Me sofoqué tanto que casi salté al bus. Era necesario, era de vida o muerte. La cabeza me daba vueltas, tenía sabor a bilis y olor a vómito en la camisa. Estaba llorando. El perro estaba muerto. Le tiré la cora al cobrador, la última que me quedaba. No me pude sentar; los edificios, la gente, los otros carros corrían, se perdían en las ventanas polarizadas y se escondían entre las cabezas de los pasajeros, que me miraban, pero no preguntaban.

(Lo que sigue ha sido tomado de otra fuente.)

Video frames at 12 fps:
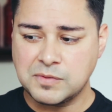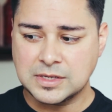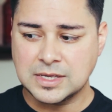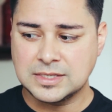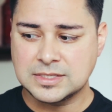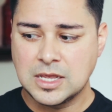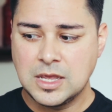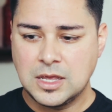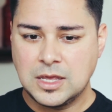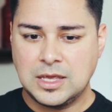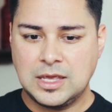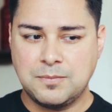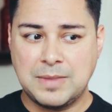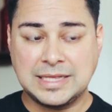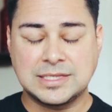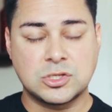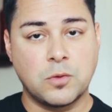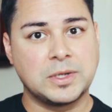because it
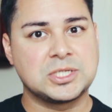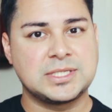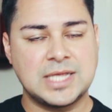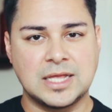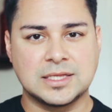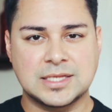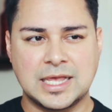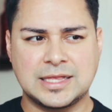made so much sense.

Me estaban matando al perro. A puros vergazos. Me dijeron que el perro se tenía que ir, que me lo habían aguantado mucho tiempo, pero que mucho ladraba, mucho se les acercaba. Y que no se les daba la gana verlo. Ese fue su gran pecado. Cuando llegué estaba sucio y lleno de sangre, el pelo perdido en la polvareda, las patas quebradas, la panza deshecha, chillando. Me le tiré encima y aguanté las ultimas patadas. Ellos se fueron, carcajéandose.
No debía, pero tenía que -y quería- irme. Me agaché, lo acuné con mis brazos y lo despedí a mi manera. Nos cayó encima el ruido de la calle. Nos cayó encima la tarde.
Ahí quedó, enterrado atrás de la construcción, entre el ripio y la tierra. Ahí quedó.
No hay nada para amar aquí. Todo se desliza entre el asfalto.
No sé adónde voy. No sé por qué o por quién lloro. No conozco a esta gente, pero no quiero que se vayan. Estoy perdido, pero sé dónde estoy. Lo que no sé es si voy a alguna parte. No a una que yo quiera. No quiero nada. Pero quisiera quererlo.
Pude haberme quedado ahí, pero no pude. Me tenía que ir. Me iba a morir si no. Aunque esto es casi como estar muerto. No era el perro, era todo. Y era lo último.
Era lo único que quedaba, pero, ¿quién se aferra a los muertos?